What is wanted is the full listing, word for word, without its pictures.
*** Begin section ***
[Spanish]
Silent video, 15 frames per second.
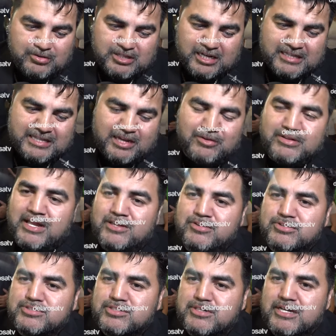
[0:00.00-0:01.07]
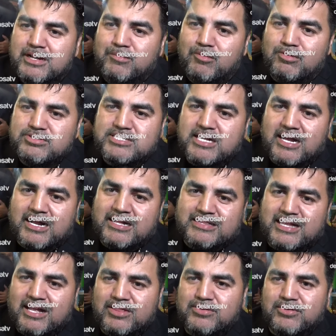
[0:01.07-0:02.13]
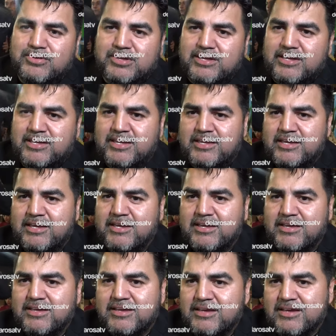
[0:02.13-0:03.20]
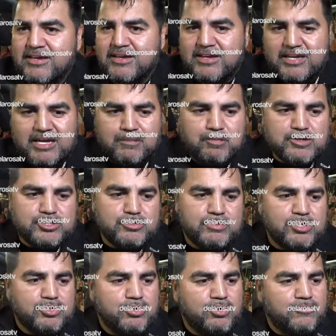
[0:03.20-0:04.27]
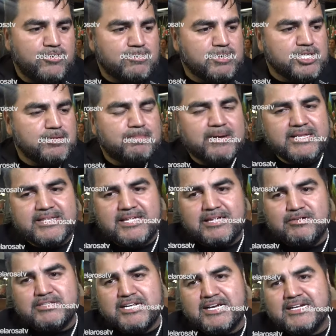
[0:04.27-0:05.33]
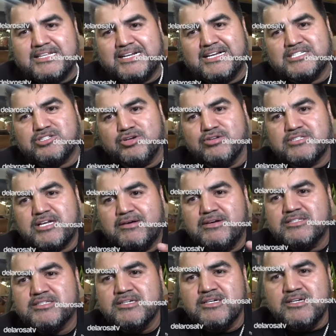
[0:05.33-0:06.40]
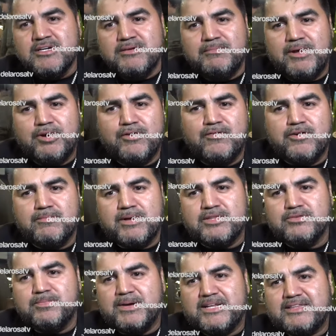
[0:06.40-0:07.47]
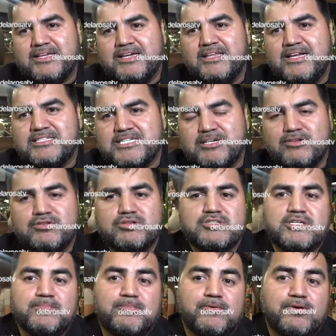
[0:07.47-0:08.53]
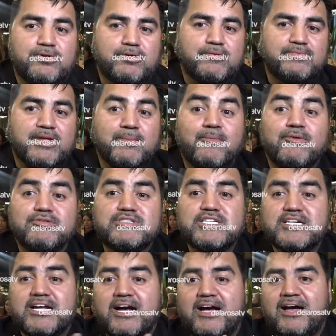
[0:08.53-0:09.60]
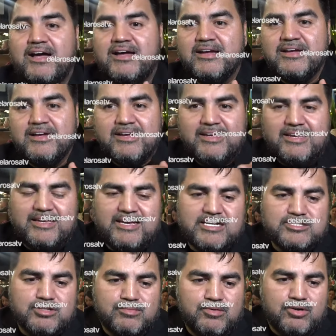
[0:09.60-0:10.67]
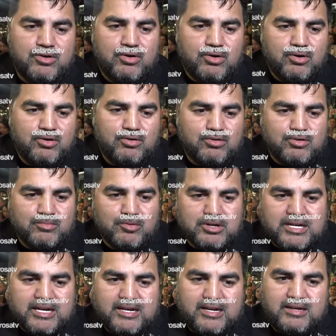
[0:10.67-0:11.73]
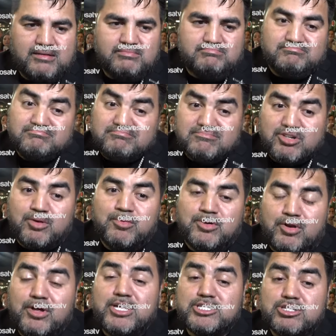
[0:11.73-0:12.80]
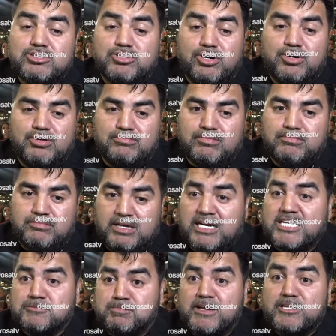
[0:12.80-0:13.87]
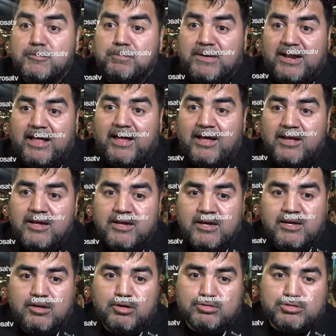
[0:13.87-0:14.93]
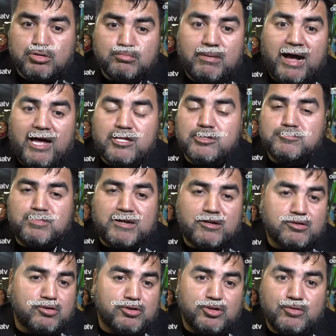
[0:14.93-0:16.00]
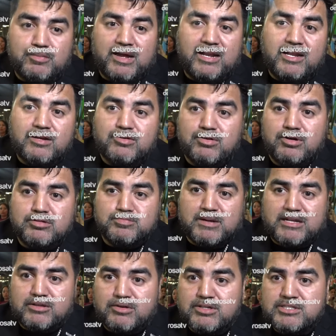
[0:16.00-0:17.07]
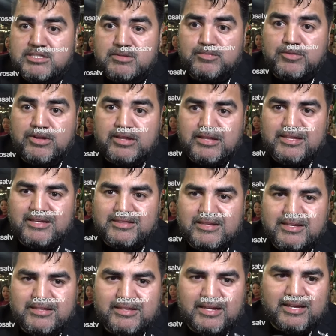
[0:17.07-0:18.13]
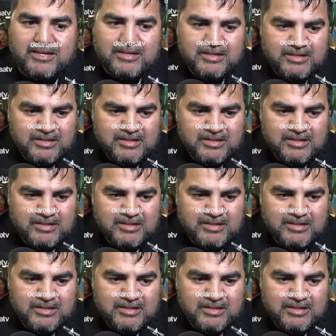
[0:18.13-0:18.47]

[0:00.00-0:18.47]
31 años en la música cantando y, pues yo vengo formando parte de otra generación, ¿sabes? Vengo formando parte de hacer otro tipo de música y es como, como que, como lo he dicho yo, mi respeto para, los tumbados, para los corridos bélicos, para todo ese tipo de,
*** End section ***
◆ Your response:
[Spanish]
Silent video, 15 frames per second.
[0:00.00-0:01.07]
[0:01.07-0:02.13]
[0:02.13-0:03.20]
[0:03.20-0:04.27]
[0:04.27-0:05.33]
[0:05.33-0:06.40]
[0:06.40-0:07.47]
[0:07.47-0:08.53]
[0:08.53-0:09.60]
[0:09.60-0:10.67]
[0:10.67-0:11.73]
[0:11.73-0:12.80]
[0:12.80-0:13.87]
[0:13.87-0:14.93]
[0:14.93-0:16.00]
[0:16.00-0:17.07]
[0:17.07-0:18.13]
[0:18.13-0:18.47]

[0:00.00-0:18.47]
31 años en la música cantando y, pues yo vengo formando parte de otra generación, ¿sabes? Vengo formando parte de hacer otro tipo de música y es como, como que, como lo he dicho yo, mi respeto para, los tumbados, para los corridos bélicos, para todo ese tipo de,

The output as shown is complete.